One thing to note is that most event insurance is very stringent on what is allowed and what is not. Most event insurance policies prohibit certain kinds of music that may draw a rowdy crowd. I know that many policies do not allow hip hop or heavy metal music. If you are running an event with such music, you will either have to shop around for insurance and will most likely have to pay a premium, as well as making certain assurances. There are insurance companies that insure such events, and the insurance is costly. An insurance company can be very picky about making you prove you are reliable and responsible and capable of running a safe event. Most event insurance policies also prohibit fireworks, fire, pyrotechnics, anything that flies, any use of animals, and other such things.

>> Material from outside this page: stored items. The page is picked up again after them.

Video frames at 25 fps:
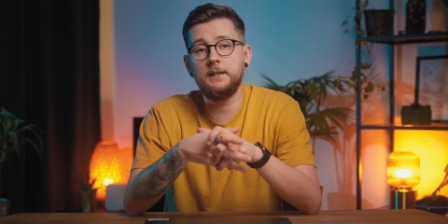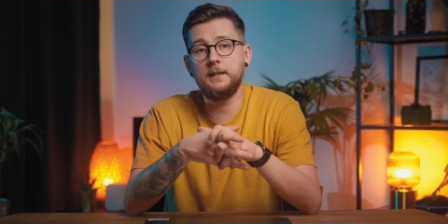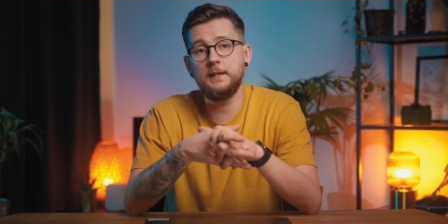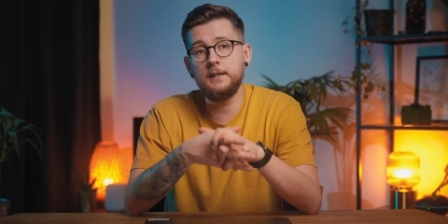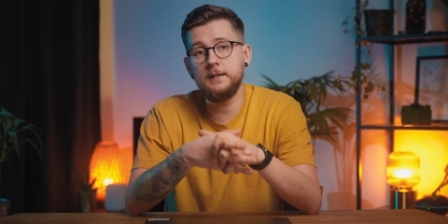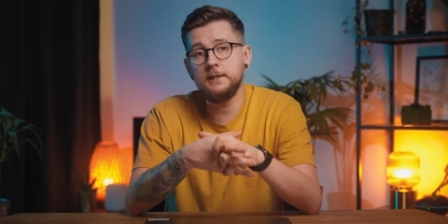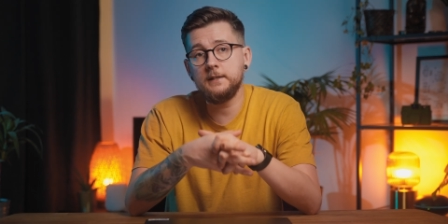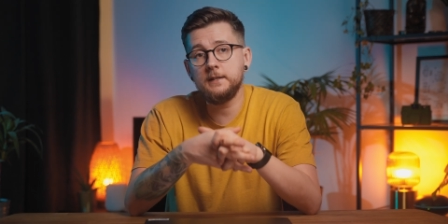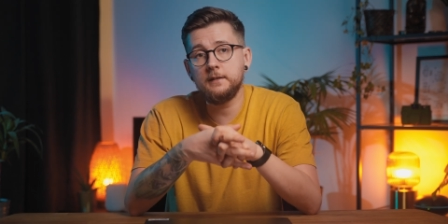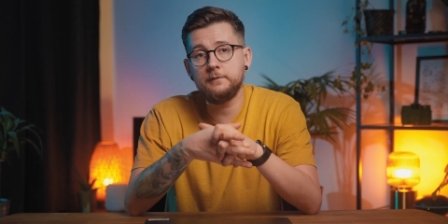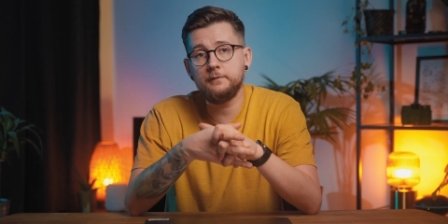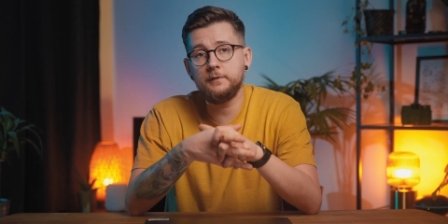
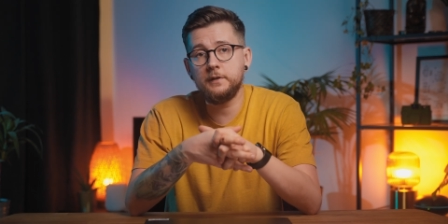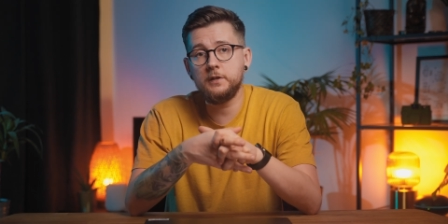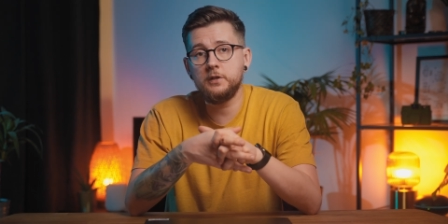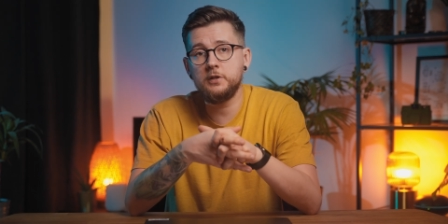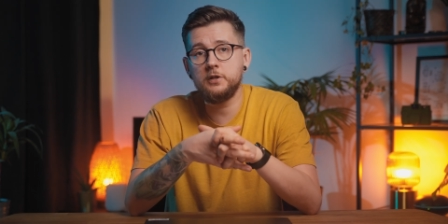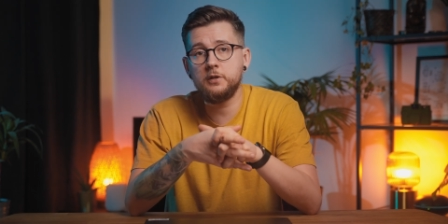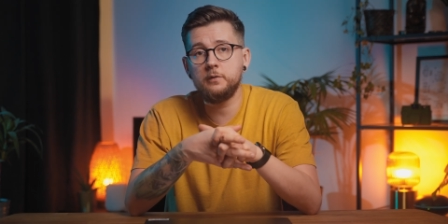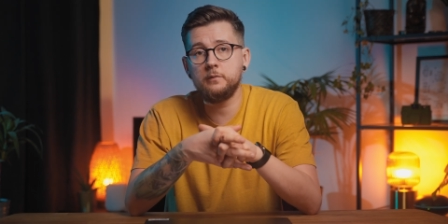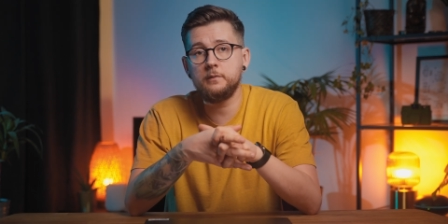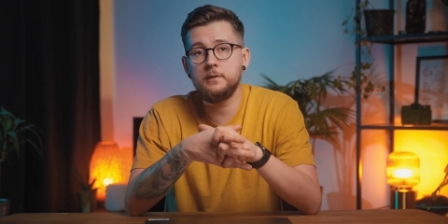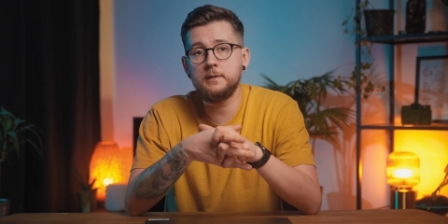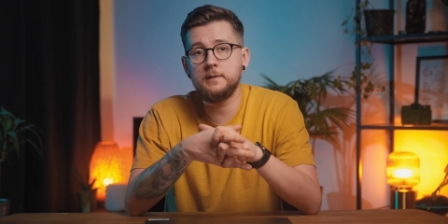in
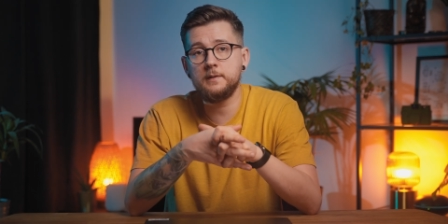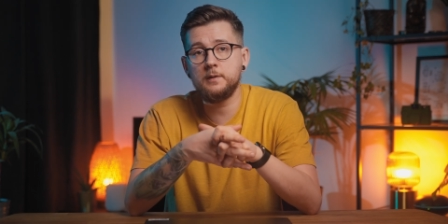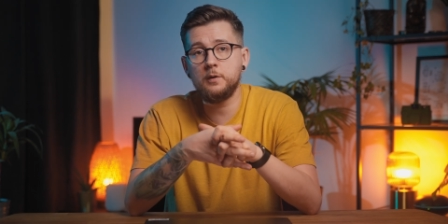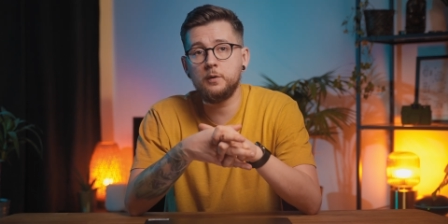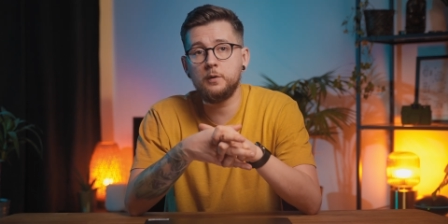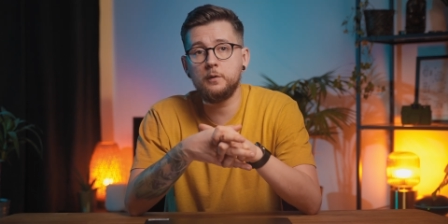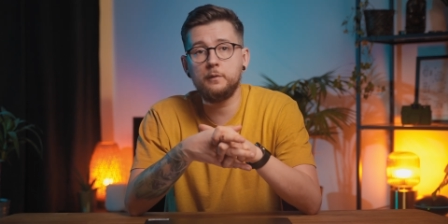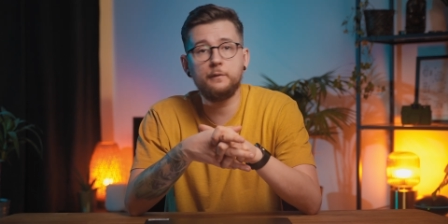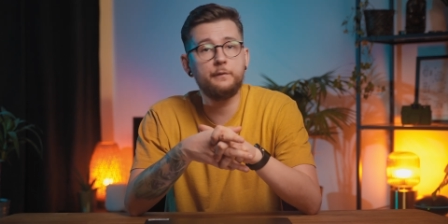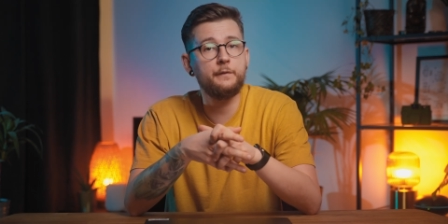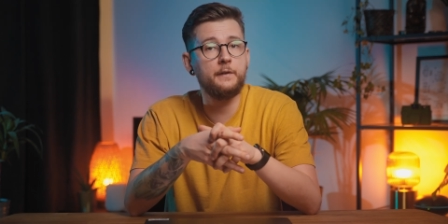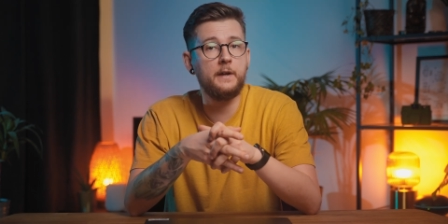DaVinci
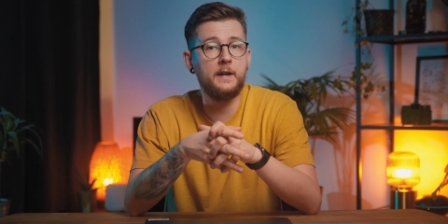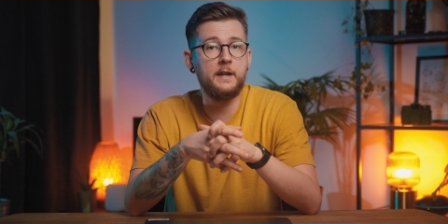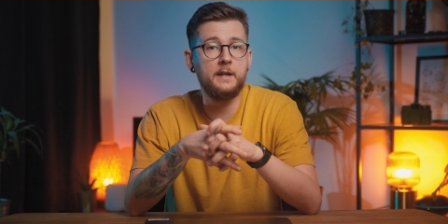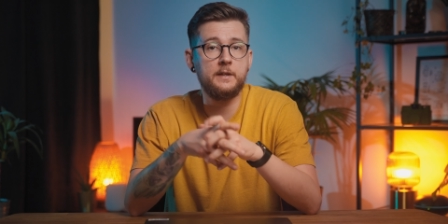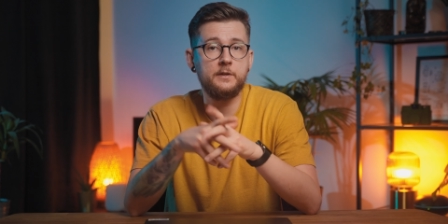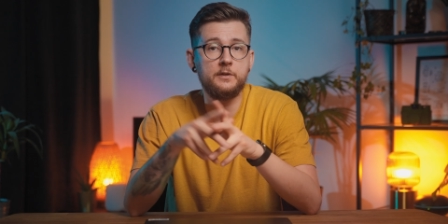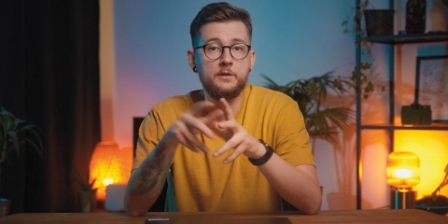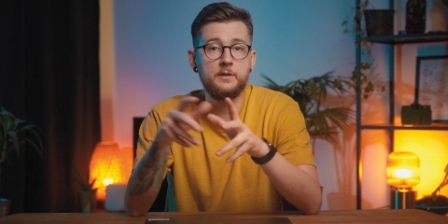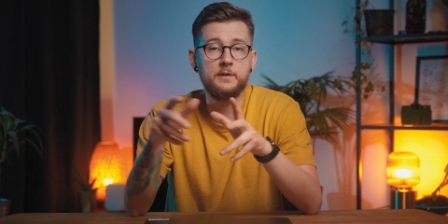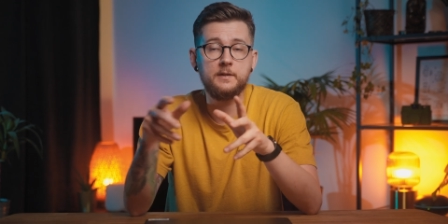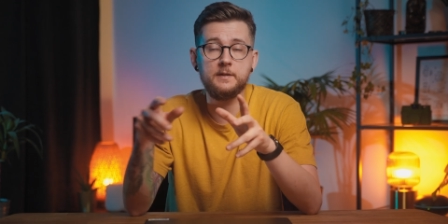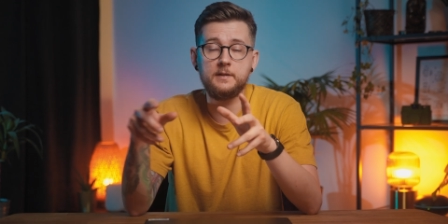Resolve
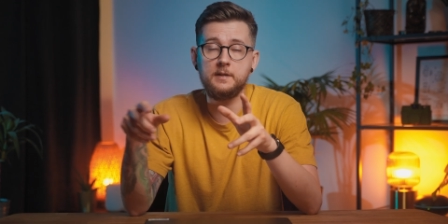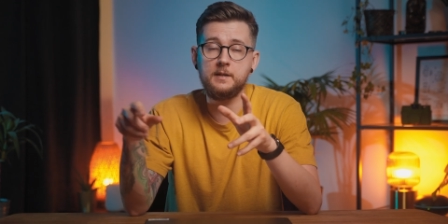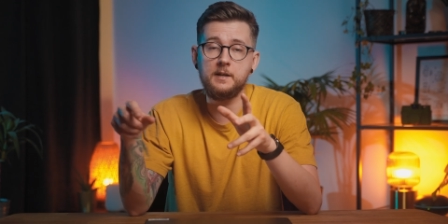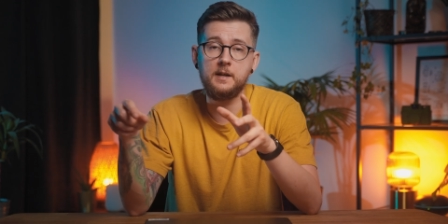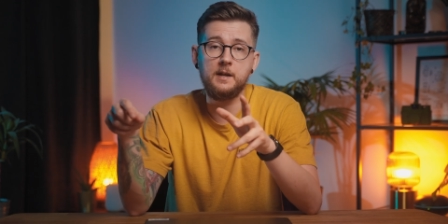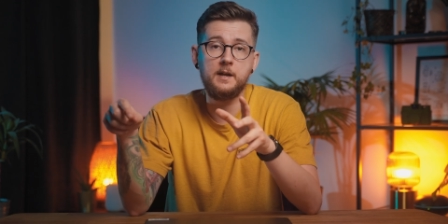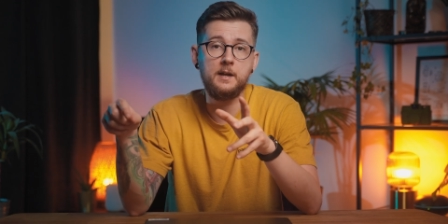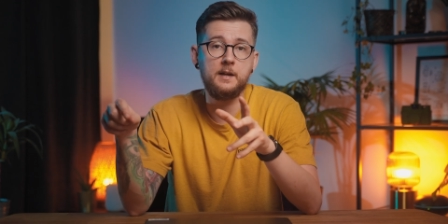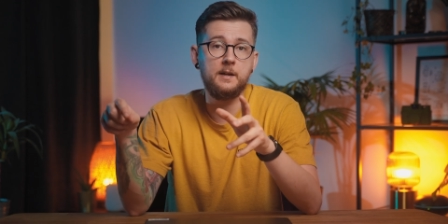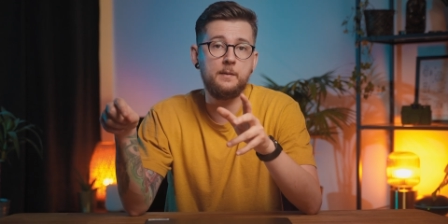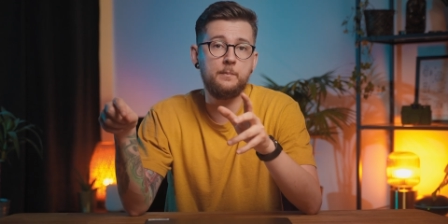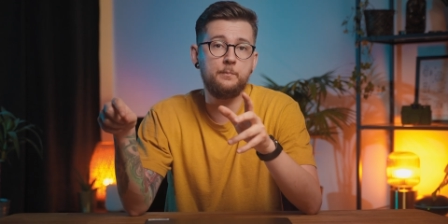and just
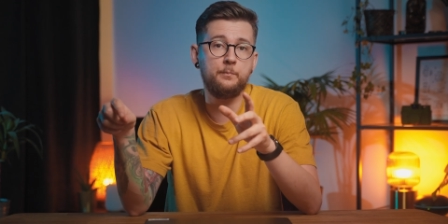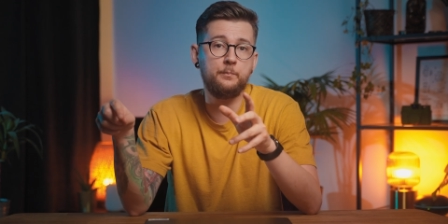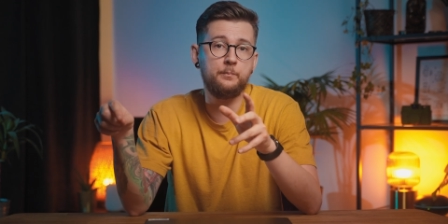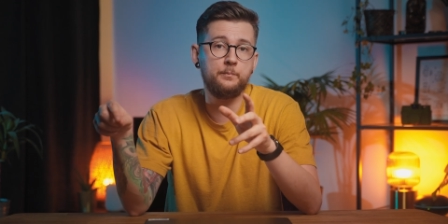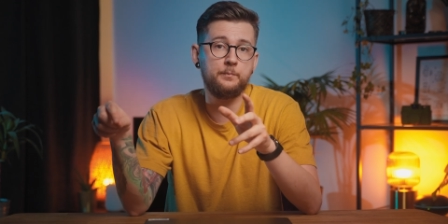uh,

If you speak with the owner of the reception hall, they will let you know if they will allow you to run the event in the place, and what is required of you by them and by law. In addition to the things required by the locality, the hall owner may require a damage deposit. They may also require the event to have a certain amount of security personnel, off-duty police, door guards, valets, coat check, or other such workers. Most hall owners that require events to have such workers have specific people that they hire on a regular basis. The hall may insist that all tickets are presold and none are sold at the door. The hall may also require that they have the say-so on who is allowed in or not. Keep in mind that even though the event is in a private hall, the general laws still apply, such as alcohol and drug laws, age limits, gun laws, and noise ordinances.

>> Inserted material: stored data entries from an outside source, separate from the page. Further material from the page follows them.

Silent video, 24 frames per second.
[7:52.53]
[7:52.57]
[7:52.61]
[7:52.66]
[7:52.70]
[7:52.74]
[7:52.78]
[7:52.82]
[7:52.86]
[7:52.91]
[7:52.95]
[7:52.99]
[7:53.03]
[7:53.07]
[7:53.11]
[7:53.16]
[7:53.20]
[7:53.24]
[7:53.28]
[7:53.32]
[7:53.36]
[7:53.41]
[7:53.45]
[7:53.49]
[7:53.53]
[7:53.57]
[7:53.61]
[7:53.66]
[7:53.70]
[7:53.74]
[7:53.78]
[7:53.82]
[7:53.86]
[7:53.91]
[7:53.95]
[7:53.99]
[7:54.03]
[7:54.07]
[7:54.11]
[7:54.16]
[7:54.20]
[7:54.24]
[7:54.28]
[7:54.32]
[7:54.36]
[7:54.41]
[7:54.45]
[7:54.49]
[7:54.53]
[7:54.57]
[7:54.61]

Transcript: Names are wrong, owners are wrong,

You can turn away guests, but must not do so on a discriminatory basis. For example, you must turn away guests if you are past the Capacity Limit on the reception hall. You must also turn away guests who appear to be intoxicated or rowdy. You must turn away anyone that is not 21+ if alcohol is being served. You must not turn away guests based on their race or ethnicity or nationality. You also must not turn away a person because they are handicapped. Try to get people with wheelchairs to let you know in advance they are attending, so you can plan for them and make them feel welcome and happy.

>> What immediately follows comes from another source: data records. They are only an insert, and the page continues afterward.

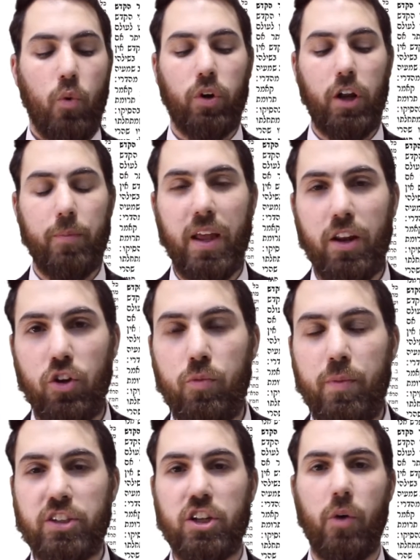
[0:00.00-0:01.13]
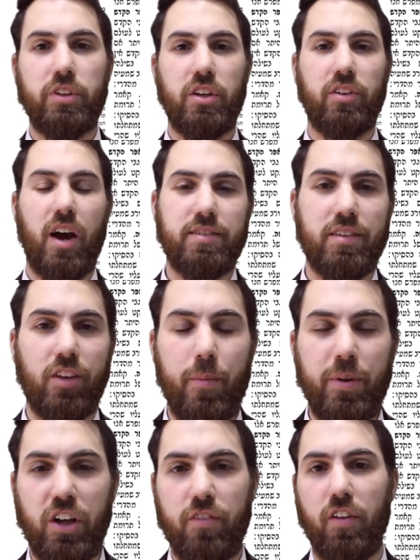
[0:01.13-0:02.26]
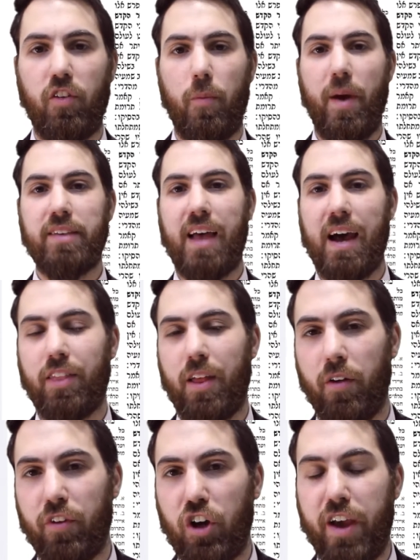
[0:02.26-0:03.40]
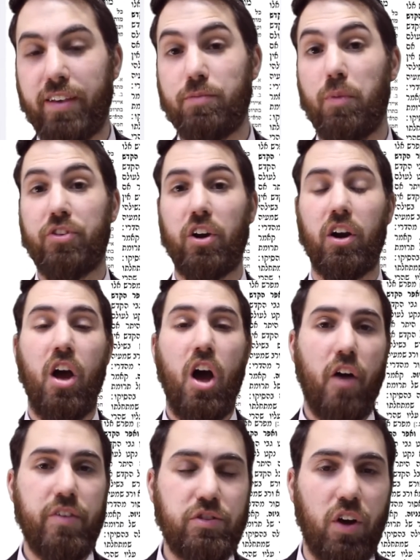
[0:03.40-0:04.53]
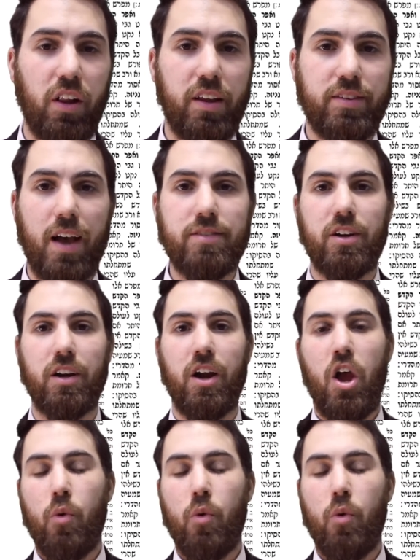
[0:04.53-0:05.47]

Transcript: We're going to begin a new mishnah which discusses chametz shavel of Pesach that of a guy is mutter of Israel is aser.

If you have sold tickets, you must have a way to verify that tickets presented at the door are real. TicketBud is a good ticketing company for those starting out. The tickets are verifiable by Android phone.
Keep in mind that any event must meet building, safety, and fire codes. These things are set out in law. You must adhere strictly to the Capacity for a room. In figuring your capacity, be sure to allow for servers, musicians, and others. They count in the Capacity. Your stage and floor plan will have to be drawn out in advance to scale and meet all the codes. This involves having the required size of aisles and distance from doors. During an event, no exit doors may ever be locked or inoperable. Usually, you will be required to have your set-up inspected in advance by fire and safety inspectors. All structures, props, drapery, curtains, linens and decorations must meet fire codes. Do not rent or purchase such items until you know they meet fire codes. If you need any stage or platform or scaffolding, you must use a company that is specially licensed to build such temporary structures. In most locations, these structures, once erected will have to be inspected and approved by safety inspectors. If you are bringing in any lighting or additional electrical power, these should also come from licensed companies and may need to be inspected.
Some reception halls, especially those associated with a hotel or convention center, may have union workers. If this is the case, then the union workers must do all the work, even such things as moving things and setting up tables and chairs. In such places, you may be required to pay a union electrician or projectionist to oversee your show. Ask the venue, they will know.
Reception halls should have whatever licenses are required of them, and these usually require such things as smoke detectors, fire alarms, fire extinguishers, sprinkler systems, exit doors that are unlocked and unblocked, exit signs, flame resistant furnishings, kitchen safety, safety certificates for kitchen workers, alcohol licensing, alcohol server licensing, a certain number of toilets, handicap accessibility, a certain number of parking spaces onsite, possibly additional parking offsite, and many other requirements. Once you realize all the hall owner has gone through to be safe and legal, you may understand why they are so picky about what goes on in their place.
Keep in mind that many organized groups hold events at reception halls and sell tickets in advance. Think of proms, church events, social organizations, local sports leagues. If you run such an event, you can make tickets only available to the members of the group and their guests. It is best to sell such tickets in advance, so you are not dealing with people at the door and unsure if they are invited guests, and also to be sure you have enough money to pay for the event. If you run an event this way, you may not need an entertainment license. You will still be subject to all the safety laws and alcohol laws, as well as rules set down by the hall owner. Most hall owners also require insurance, but many are able to put such events under their insurance and have you sign a rider. This is a good system if it is available to you. Such insurance coverage usually costs a few hundred dollars on up, depending on the type of event and how many will attend.
After all this information, I hope you can see that it is possible to sell tickets for an event at a reception hall, but that it requires some financial start-up money and a lot of attention to detail.